11 de setembro de 2012

Bruto

    Não saberia dizer a qual frequência os dois haviam se adaptado. Fossem eles números, seriam x (talvez ela pudesse fazer uma estimativa dele, em função da própria imaginação, mas) e y a essas duas incógnitas, não saberia atribuir um divisor comum. Não que fosse adepta dos números (as metáforas são todas minhas). Tampouco o era das palavras e, por isso, se contentava com essa ausência de frases explicativas. O kitsch dos relacionamentos pedia os verbos, determinava que se dissesse o que é e o que significa o espaço ou a falta de espaço entre duas pessoas, mas o que faria ela se nada sabia dizer que fosse análise e o que dizia era sempre parte do contexto.
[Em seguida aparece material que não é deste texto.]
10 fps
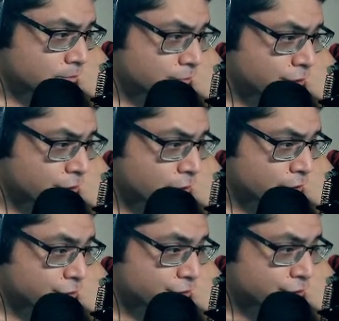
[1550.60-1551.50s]
Euro
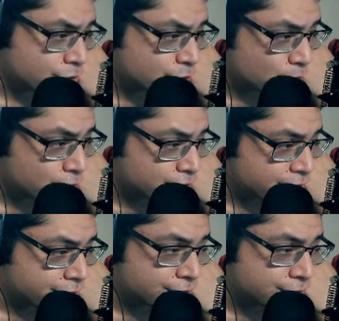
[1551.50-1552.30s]
Junior Sports Line,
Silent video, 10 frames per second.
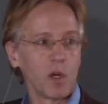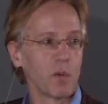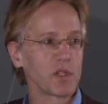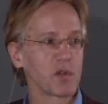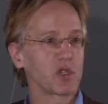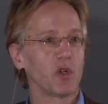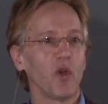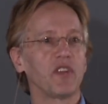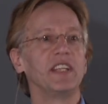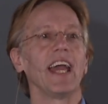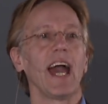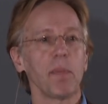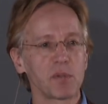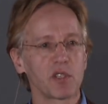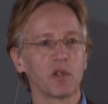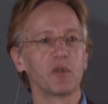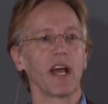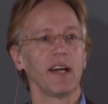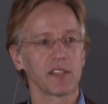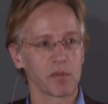what was called the absolute
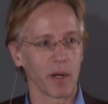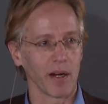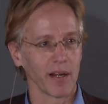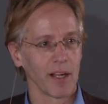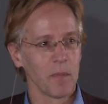elsewhere.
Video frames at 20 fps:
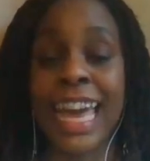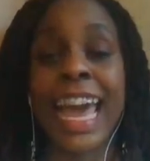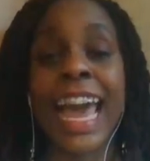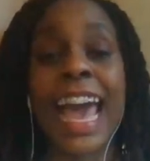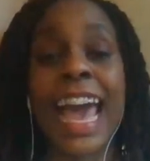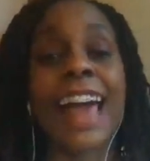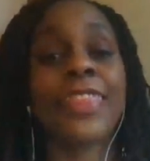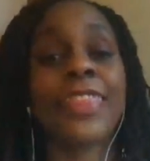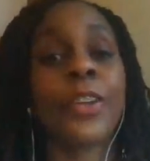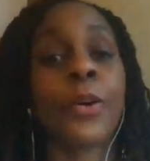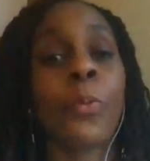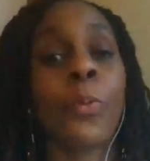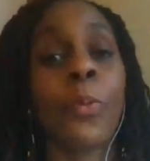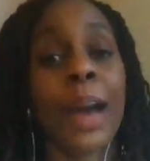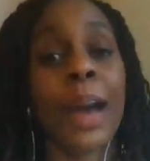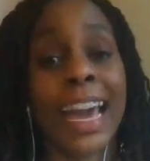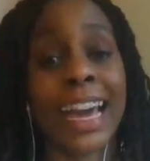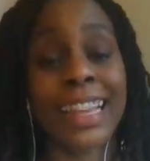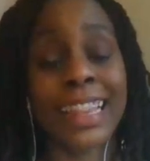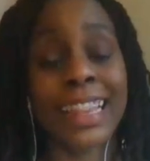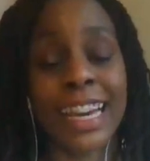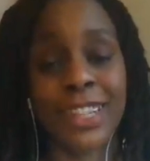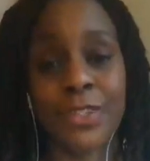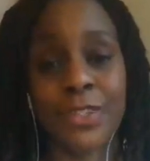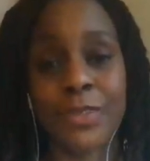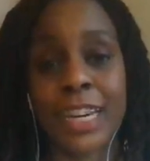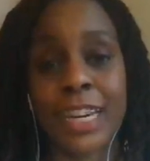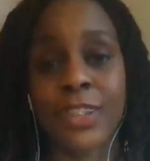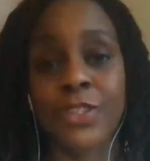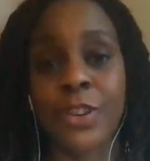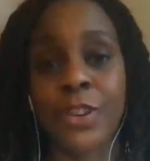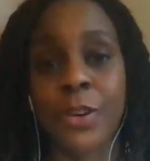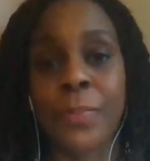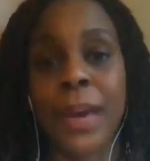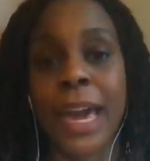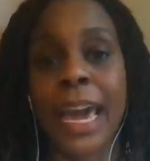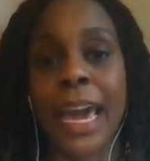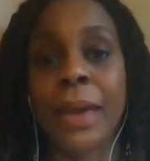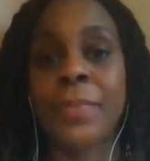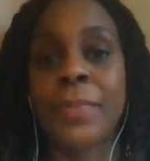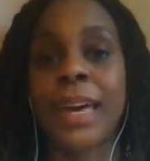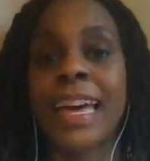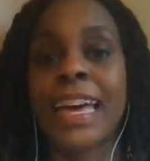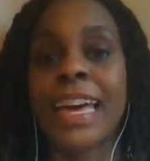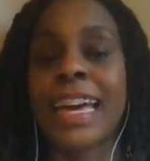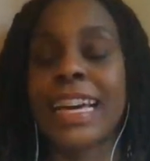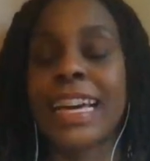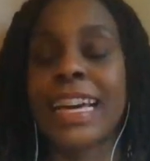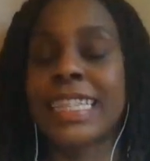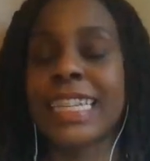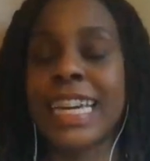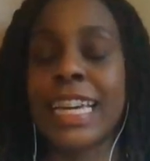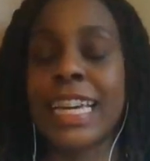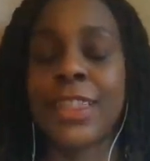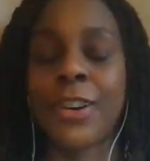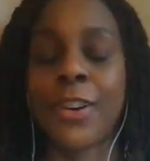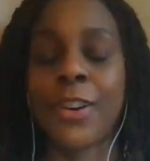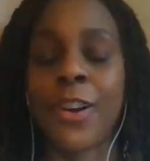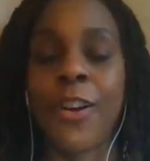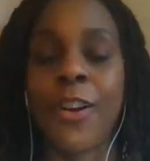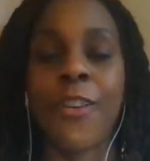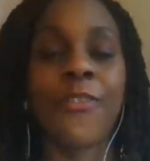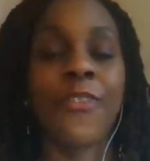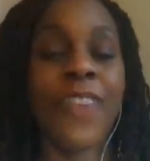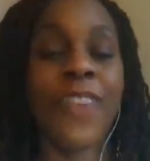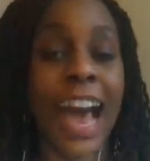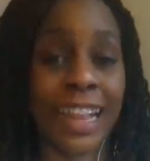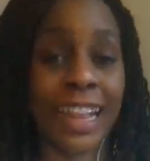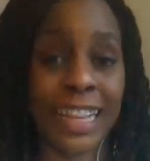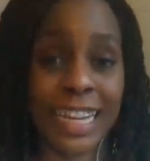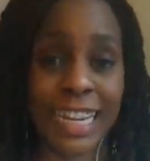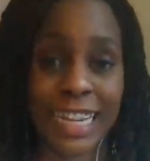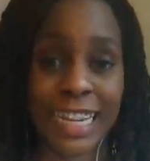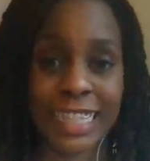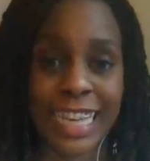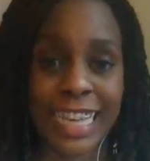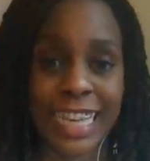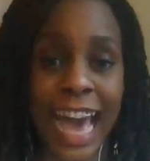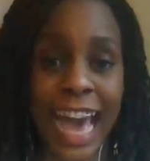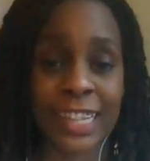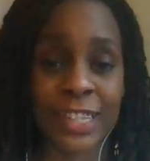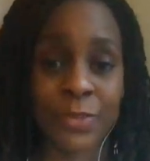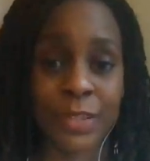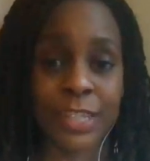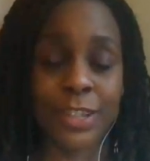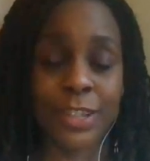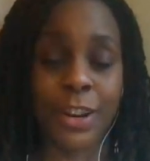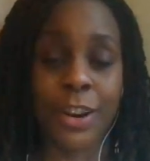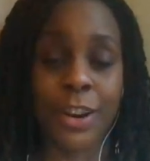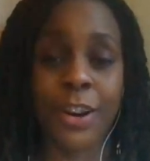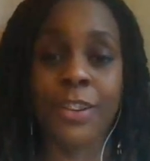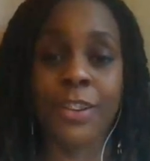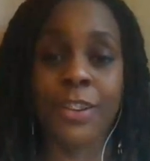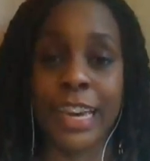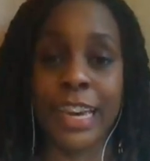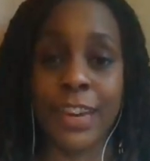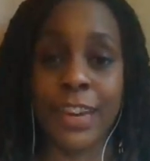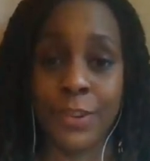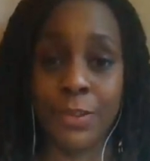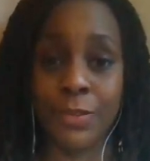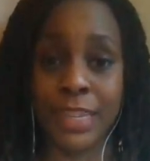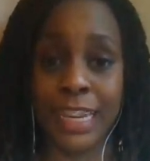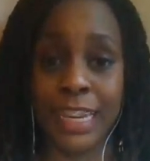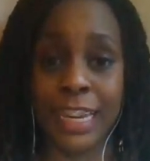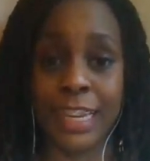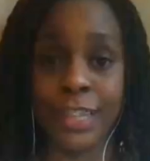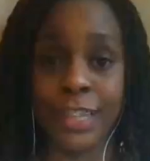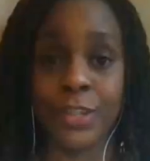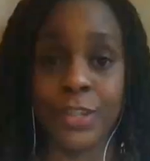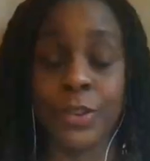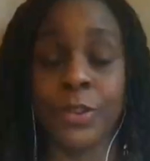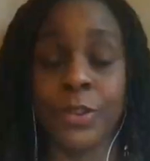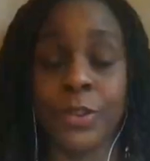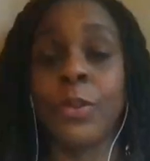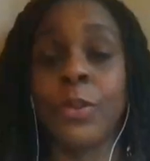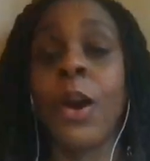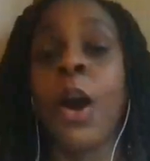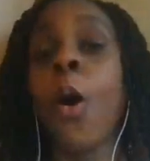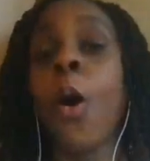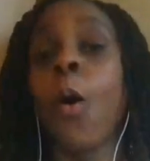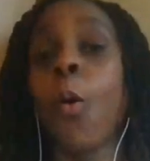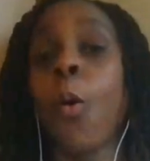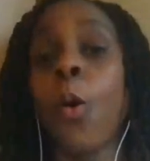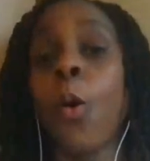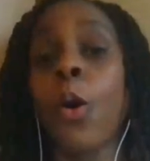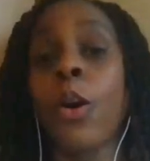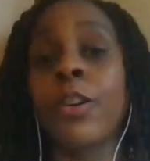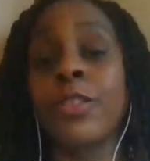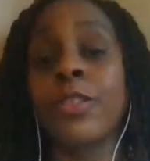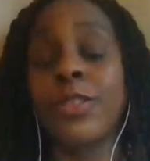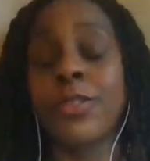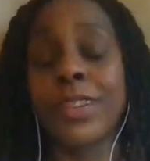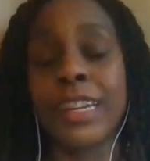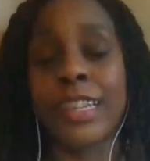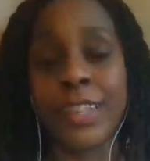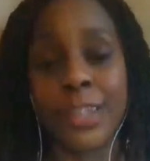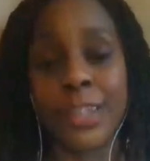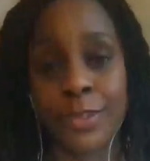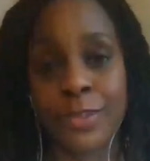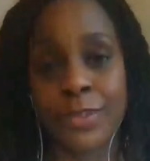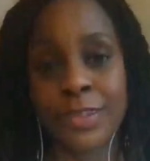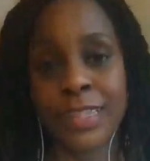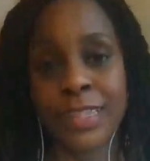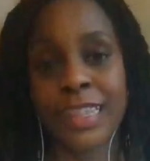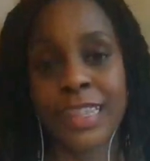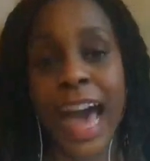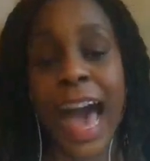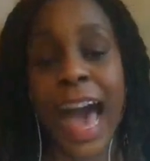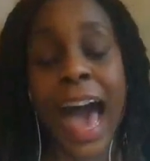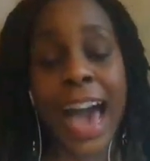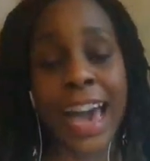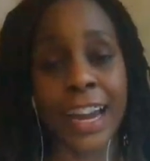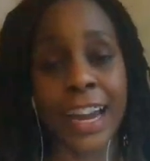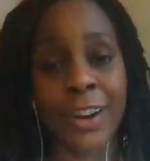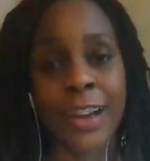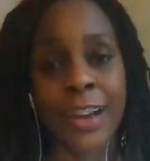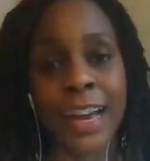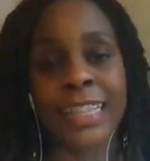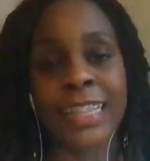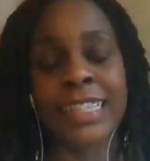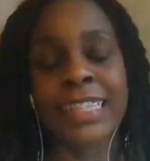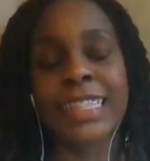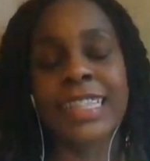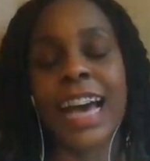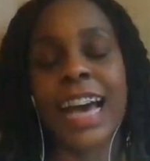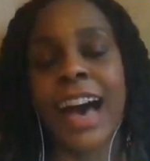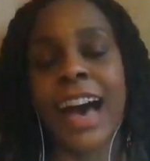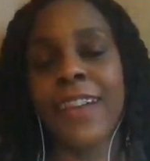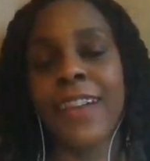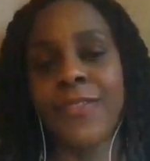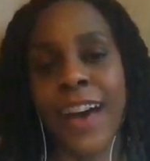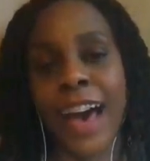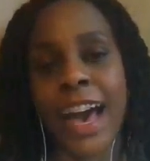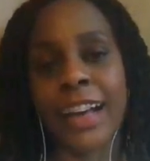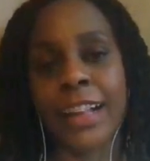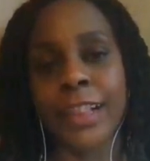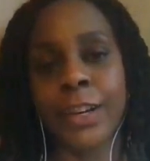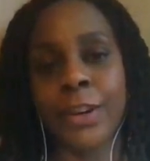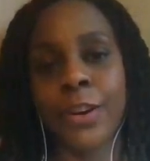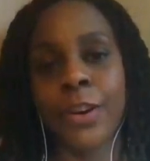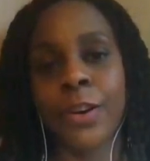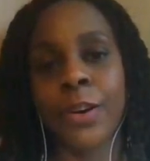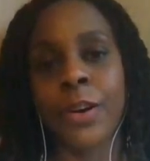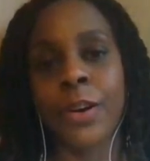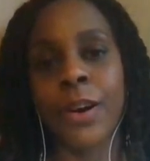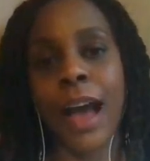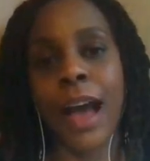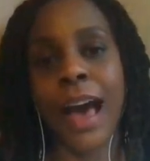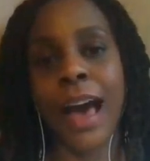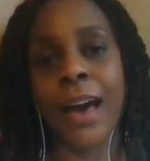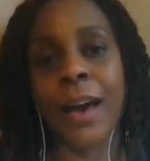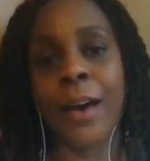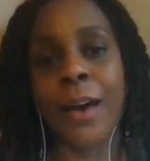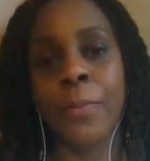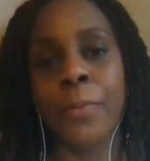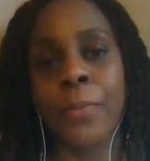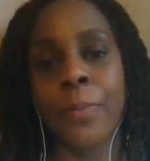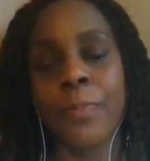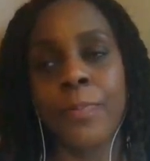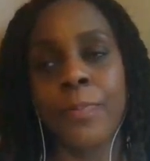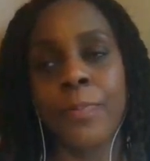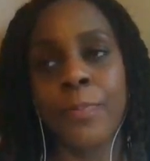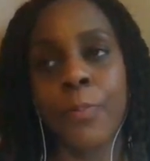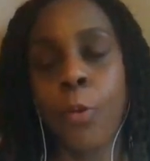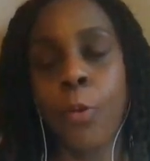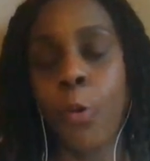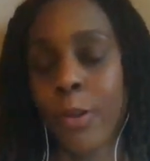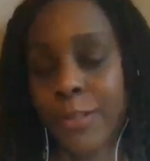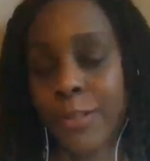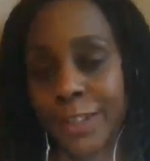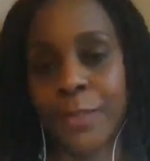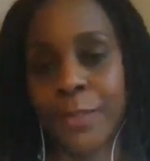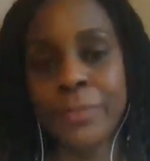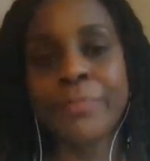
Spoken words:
And the way that you get your payment is either filing a tax return if you need to, or you can use the IRS non-filer portal.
Destes tantos, o exemplo do espaço lhe vestia melhor: era um ser físico.
    A primeira vez que K... roubou o vão entre os dois foi simples como um conduzí-la pela cintura, o que tinha, como objetivo declarado, levá-la à sala do chefe do escritório, para uma conversa breve. Ela ainda nova, embora velha pra descoberta, em casa postou-se frente à sua imagem refletida e, nua, achou-se de uma brutalidade bela; seus seios eram muito fortes para as mãos amáveis de um homem. Por ser livre das pré-concepções que se fazem de tanta frase calcificada, misturaram-se os dois gêneros com harmonia, e ela perguntando-se cínica qual era mesmo a diferença. Devota dos sólidos que era, achou que poderia andar na rua exibindo os dois peitos feito fazem os homens nos verões. Achou que poderia até acariciar o tórax e, somando e não ignorando a presença dos dois balançantes protetores, franzir a testa e olhar outros corpos. Sentiu-se triste por nunca tê-lo pensado antes.
    Nos cumprimentos matinais , vendo o rosto sempre calmo de K..., sentiu raiva por ele tê-la feito mulherzinha num toque tão casual. Sentiu sua virilidade invadida, fora traída por seu próprio corpo que desmantelava se dando a ele. Decidida a ser de si somente, no entanto, foi que aceitou o primeiro convite dele para tomarem alguma coisa. Se era sua própria dona, não tinha porque temer as mãos quentes dele por perto. Era um desafio pro corpo traíra. Aceitou, depois, o segundo convite, o terceiro, o quarto...
    Um dia, ele se muniu de coragem para convidá-la a pertencer oficialmente a ele e ele, pela lógica, a ela, num desses acordos verbais. Ela se ofendeu, bradou que não com repulsa e, à noite, foi perguntar ao corpo. Tocou a barriga, cuja foto cheia de luz com uma pontinha de umbigo-breu, já conhecia bem. Viajou questionando os seios-armadura. Virou o pescoço exibindo o esternocleidomastóideo pro escuro e encontrou, enfim, o mamilo. Seu corpo enrijeceu: o mamilo era uma ofensa, feita em botãozinho avermelhado. Nem botão nem vermelho. Tudo diminutivo e sutil, quanta ousadia! O mamilo era a prova de que pertencia a K..., ela nem sabia como. Era a constatação de que, se não iria, uma criança pelo menos deveria um dia depender dela por aquela extremidade delicada do forte peitoril que aceitara como de amazona. O mamilo era um deboche.
    E, nesse movimento, viu o deboche em tudo o que K... fazia: quando lhe puxava pela cintura, lhe afastava os cabelos e se espreitava-lhe os gestos duros, apoderando-se deles para imitá-la e argumentava a favor da igualdade dos papeis dos dois na relação, quando, por isso, ela batia nele e ele ria ou quando disputavam forças e ela perdia humilhada, com os braços presos e o pescoço devorado. Era tudo um deboche.
    Tomou-lhe a vergonha. Gostaria que fosse tirada dele toda atração física que sentia por ela, mas não sabia onde a guardava para arrancá-la ela mesma. Estavam os dois num ringue, ambos igualmente descamisados. A briga não exigia que batesse nele, isso já fizera, mas que ele, por sua vez, quebrasse seu nariz, lhe deixasse hematomas nos olhos e, assim, insultasse sua força. Nunca exigia um deboche. Nunca esse riso que ecoava, deixando-o maior.
    Ele se aproximou violento, tocou seu seio com carinho, ironizando a sensibilidade do bico delicado, o que lançou nela uma dor num lugar novo. Nesse lugar, que desenhou no peito, mas podia não sê-lo, o seio era mais arma que escudo e o corpo, mais corpo e menos símbolo.
    Acordou e ligou pra ele. Queria o consolo de dar a ele o colo pelo sonho-insulto que tivera. Ele que soluçasse pelo pesadelo dela! Decerto o acalmaria.